DOJ alleged that from July 2003 through May 2005, ESM knowingly misrepresented the content of ultrafine magnesium powder imported from the PRC in order to avoid paying antidumping duties owed to the United States. Antidumping duties protect against foreign companies “dumping” products on the U.S. market at prices below cost. The U.S. Department of Commerce assesses and U.S. Customs and Border Protection collects these duties to protect U.S. businesses and level the playing field for domestic products. At the time of the imports alleged in this case, ultrafine magnesium powder from the PRC was subject to a 305 percent antidumping duty.

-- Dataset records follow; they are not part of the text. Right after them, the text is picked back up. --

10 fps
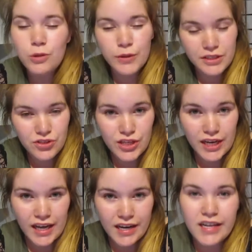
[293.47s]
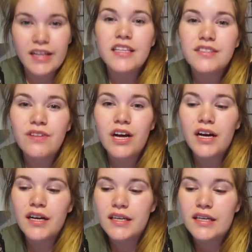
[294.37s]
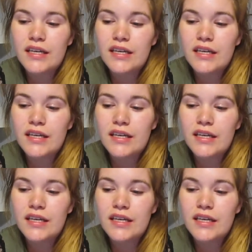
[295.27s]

going to start editing this vlog.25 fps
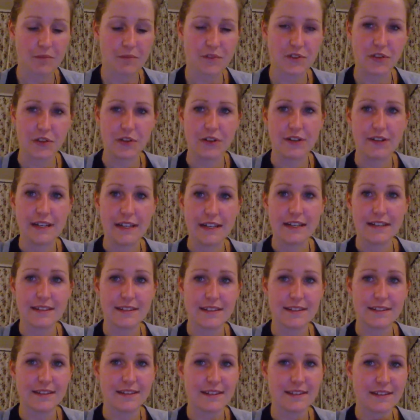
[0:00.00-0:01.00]
so
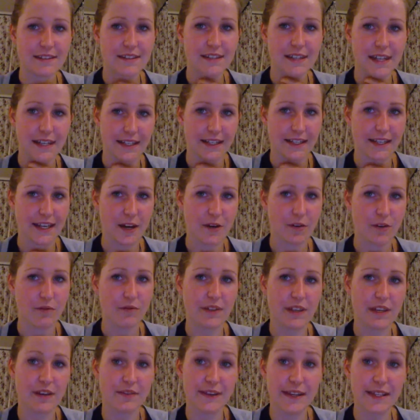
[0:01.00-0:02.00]
she's taking care
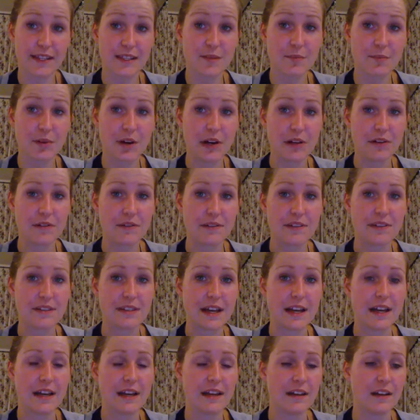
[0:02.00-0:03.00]
of the events part of the
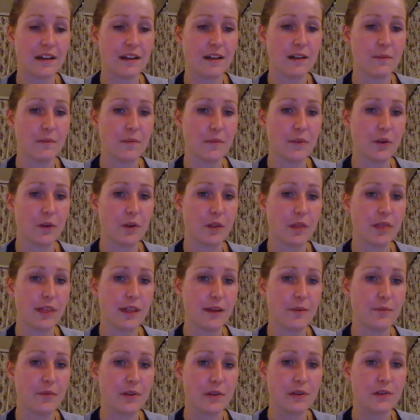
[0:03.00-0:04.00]
site, the whole
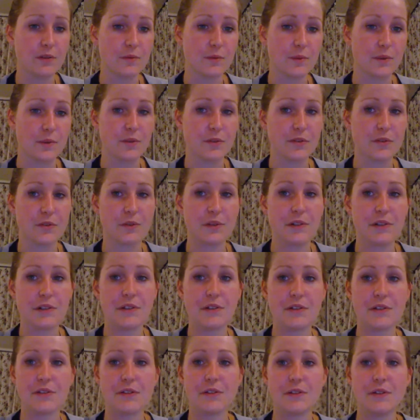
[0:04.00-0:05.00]
thing, because we also
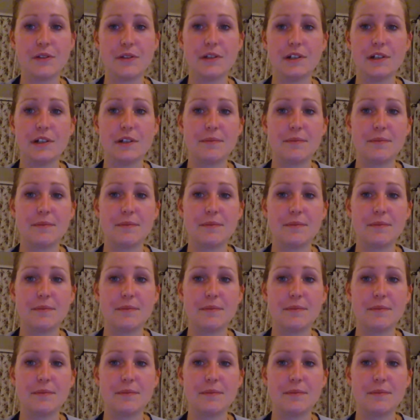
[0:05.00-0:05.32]
want to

DOJ further alleged that from March 2005 through August 2006, Kilgore used the illegally imported Chinese magnesium powder purchased from ESM in the countermeasure flares it sold to the U.S. Army. The Chinese magnesium powder allegedly violated both the requirement for domestically produced powder and engineering specifications required by the contracts.
Kilgore and ESM agreed to pay $6 million and $2 million, respectively, to resolve the government’s allegations.
Prior to the civil settlements with Kilgore and ESM, five former employees and agents of ESM pleaded guilty to criminal offenses related to the magnesium importation scheme, including ESM’s former president, Charles Wright. The criminal defendants were ordered to pay more than $14 million in restitution.
DOJ’s settlement with ESM resolved a lawsuit filed under the whistleblower provisions of the False Claims Act. The act permits private parties to sue on behalf of the United States those who falsely claim federal funds or, as in this case, those who avoid paying funds owed to the government. The lawsuit was filed by Reade Manufacturing Company, a domestic manufacturer of magnesium powder. The act also allows the whistleblower to receive a share of any funds recovered through the lawsuit. Reade Manufacturing received $400,000 as part of the settlement with ESM.
The lawsuit against ESM is captioned United States ex rel. Reade Manufacturing Co. v. ESM Group, Inc., Civ. No. 10 – CV – 504-S (W.D.N.Y.). The claims resolved by these settlements are allegations only; there has been no determination of liability except as admitted by the individual defendants in the criminal proceedings.